The UK economy is not set for a v-shaped recovery following the pandemic after the Bank of England projected it would take longer-than-expected to bounce back, economists have warned.
On Thursday morning, the central bank said the immediate impact of the economy is likely to be shallower than it last projected, but the recovery was now expected to be more drawn out.
It said that UK GDP is unlikely to reach pre-crisis levels until the end of 2021, having previously forecast it would reach that level by the second quarter of that year.
Jeremy Thomson Cook, chief economist at Equals, said: “The recovery is not going to be v-shaped, the Bank of England is not expecting the economy to return to Q4 2019 size before the end of next year, and expects inflation will not reach its target over the two-year forecast period.”
Tom Stevenson, investment director for personal investing, Fidelity International, said: “The Bank of England seems a lot less convinced by the prospect of a V-shaped recovery for the UK economy than even just a few weeks ago.
“The decision to leave interest rates unchanged at 0.1% surprised no-one but the tone of the accompanying commentary was uncertain.
“No-one knows what recovery from coronavirus will look like and the Bank now accepts that its own predictions are less helpful than useful.”
At the bank’s latest Monetary Policy Committee meeting, members voted unanimously to hold rates at 1% and to maintain quantitative easing at £745 million.
Economists said that, although the bank is likely to deliver further asset purchases, it is unlikely to cut interest rates further this year.

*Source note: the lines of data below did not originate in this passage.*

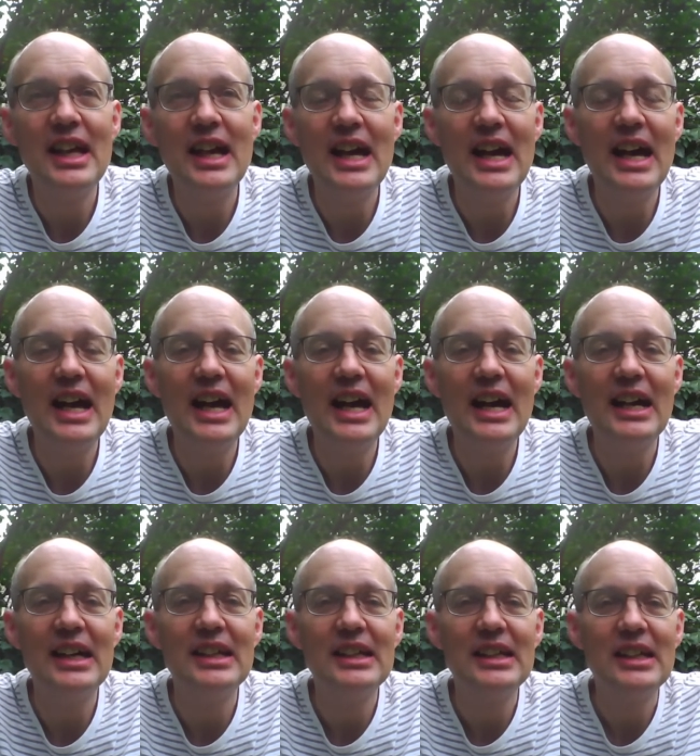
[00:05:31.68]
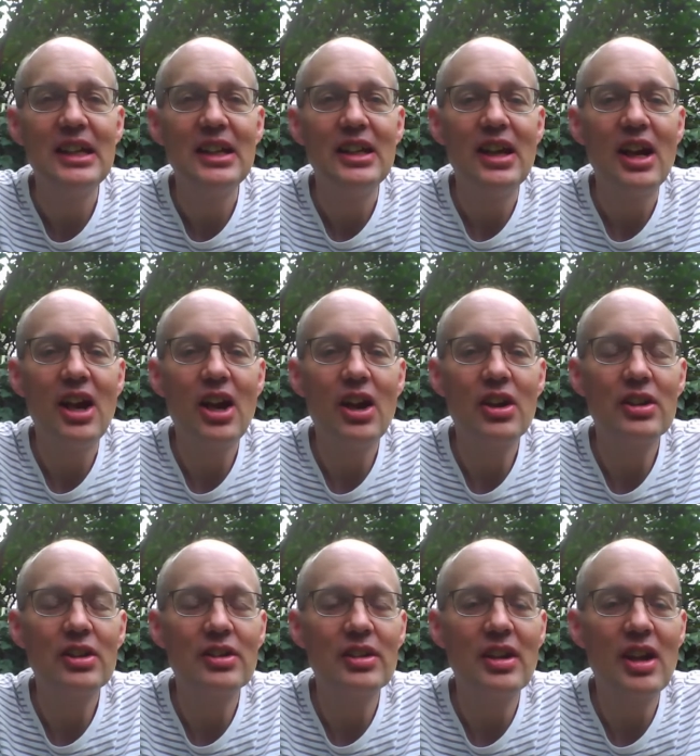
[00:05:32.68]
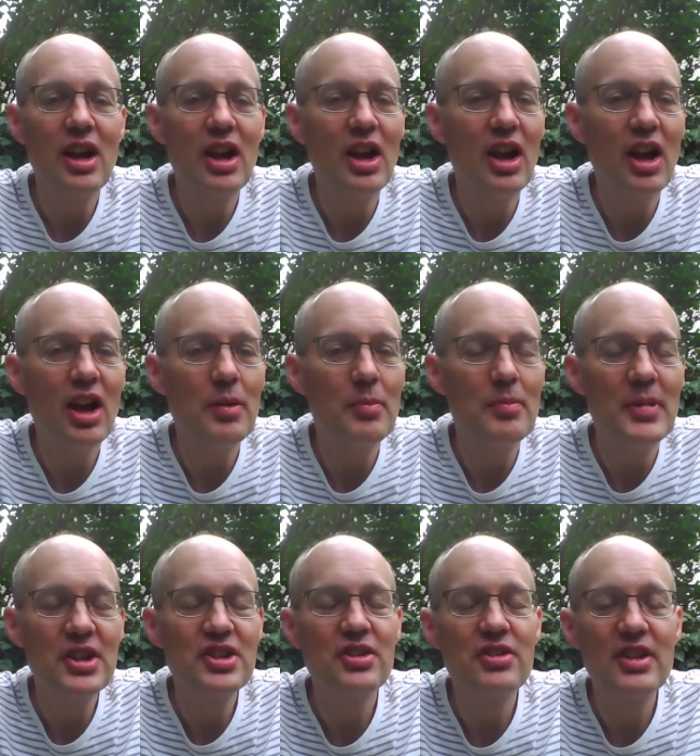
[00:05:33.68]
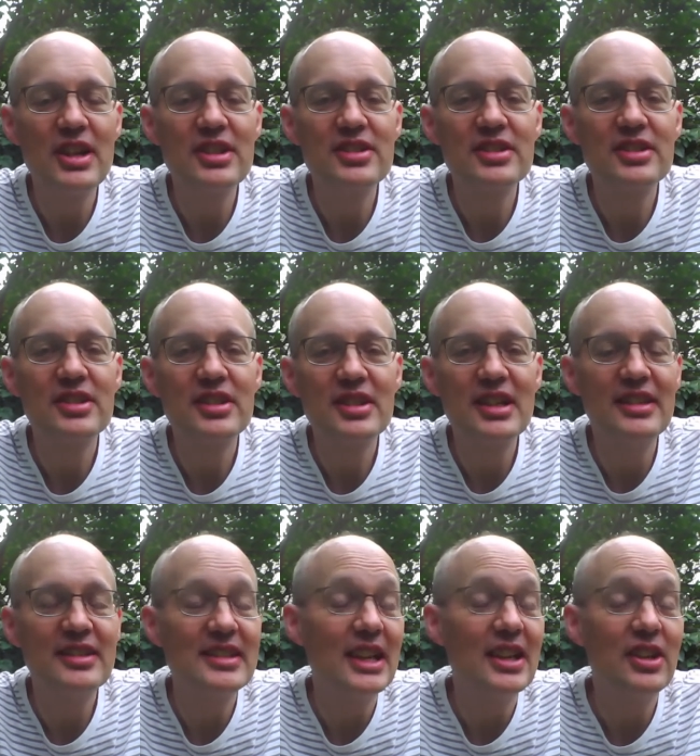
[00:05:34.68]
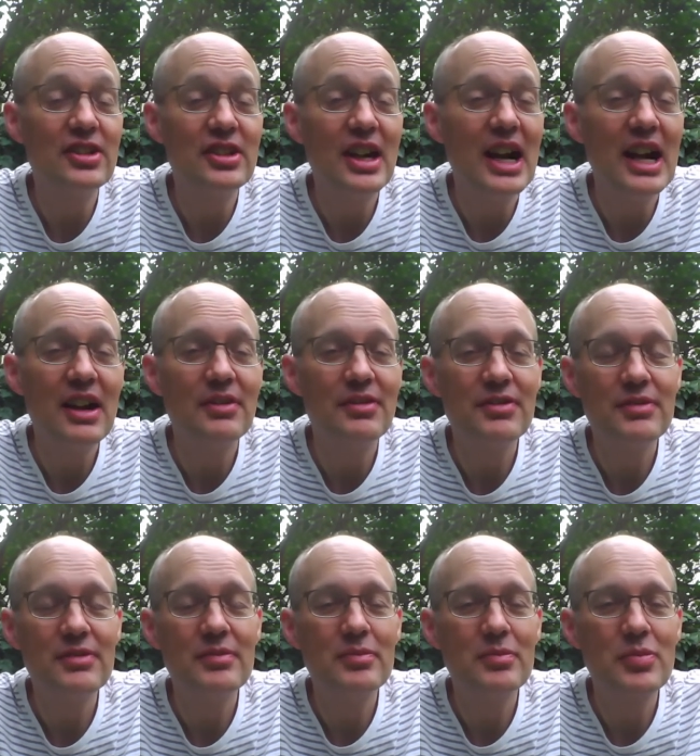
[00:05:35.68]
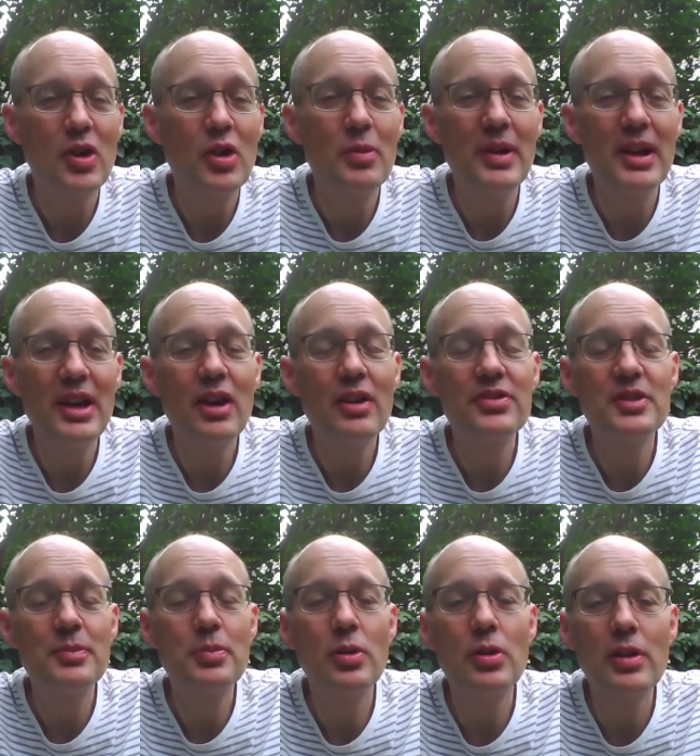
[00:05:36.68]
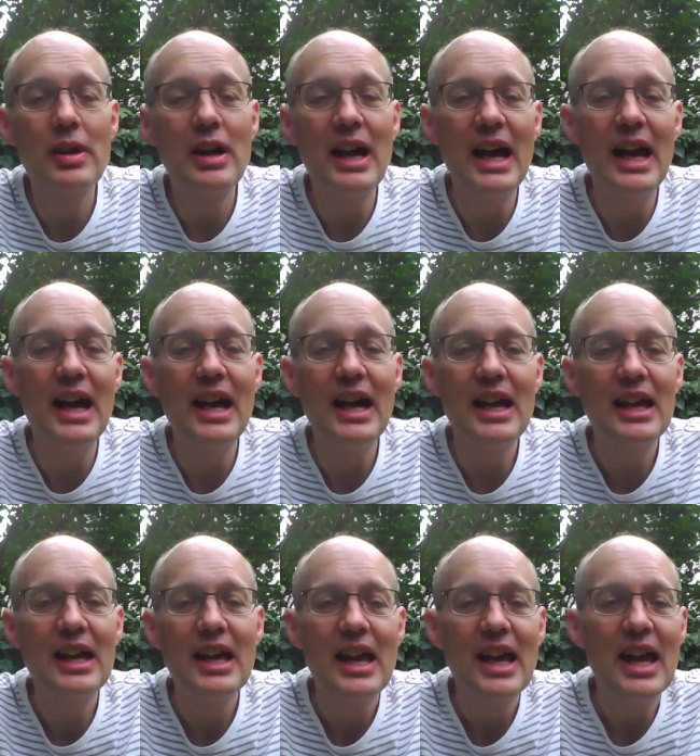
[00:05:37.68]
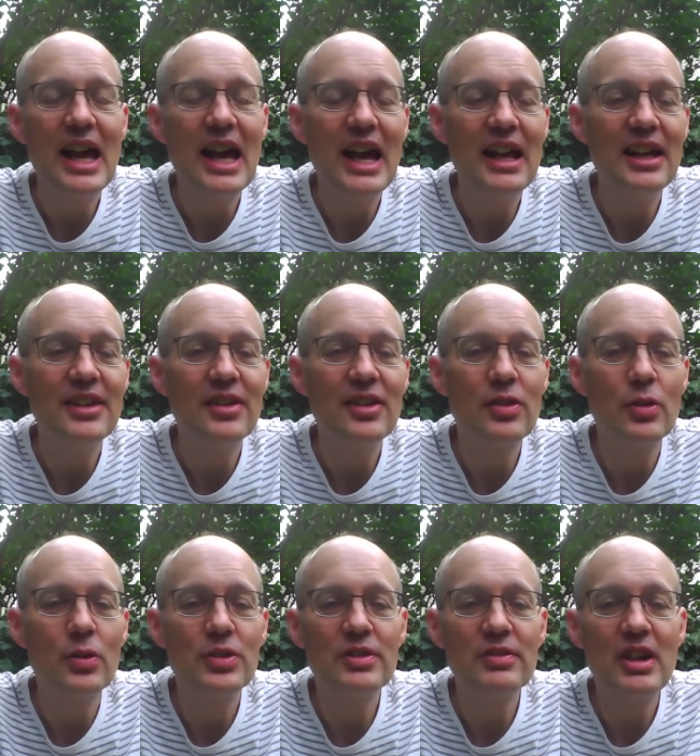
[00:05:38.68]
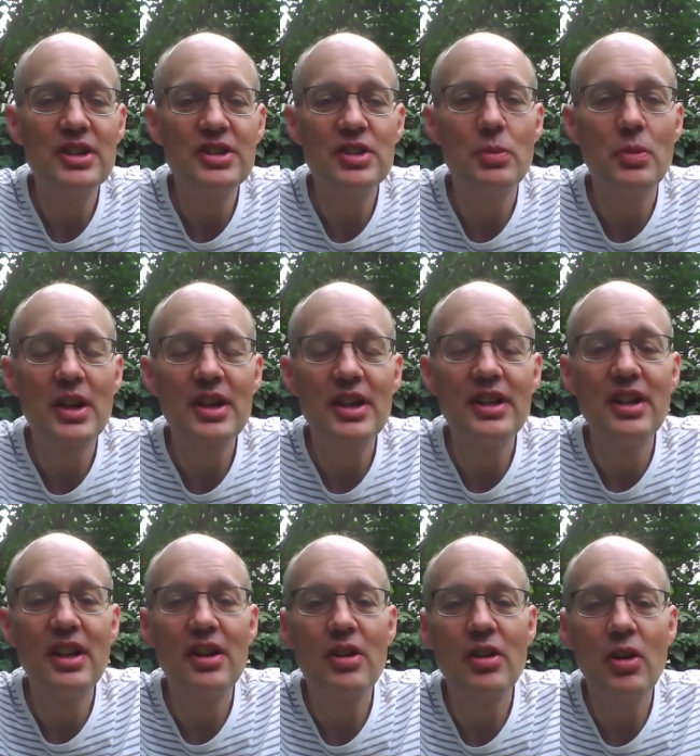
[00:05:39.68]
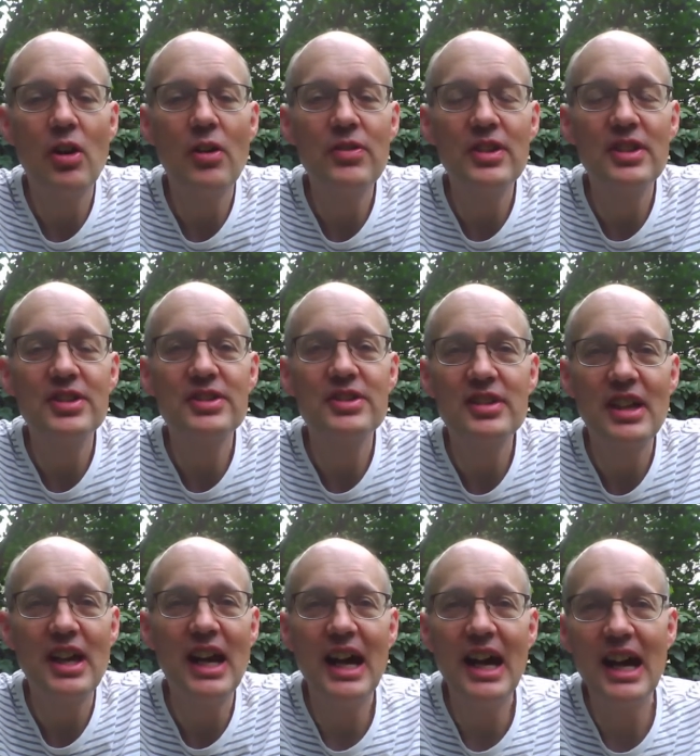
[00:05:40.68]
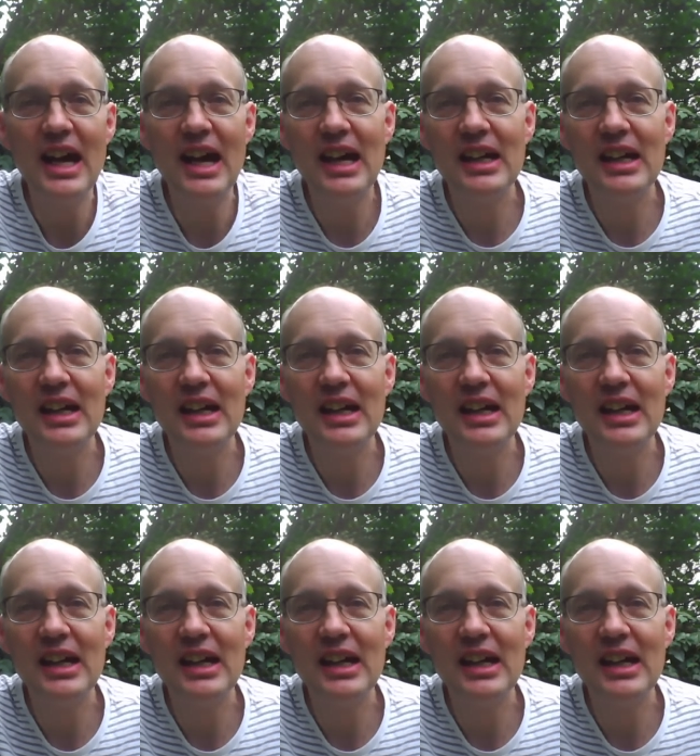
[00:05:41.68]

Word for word: Uh, our, our missionaries continue to have probably enough support, uh, and those of us who work in our office, uh,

Howard Archer, chief economic adviser to the EY Item Club, said: “It is possible that most MPC members will maintain concerns about the longer-term outlook for the UK economy.
“Consequently, the EY Item Club believes the Bank of England will ultimately decide that it has a further role to play in helping the economy build a sustainable recovery amid likely still challenging and uncertain conditions.
“We expect the Bank of England to announce a further dose of asset purchases either at its September or (more likely) November meetings, most likely around £100 billion.”
Meanwhile, Anneliese Dodds, Labour’s shadow chancellor, said: “Today’s assessment by the Bank of England shows that this is a critical moment for our economy.
“A short-term, post-lockdown rise in spending sits alongside a much more uncertain long-term picture of very low levels of business investment and the prospect of a sharp rise in unemployment.”
The FTSE 100 slipped in early trading as warnings of a longer-than-predicted recovery weighed heavily on trading sentiment.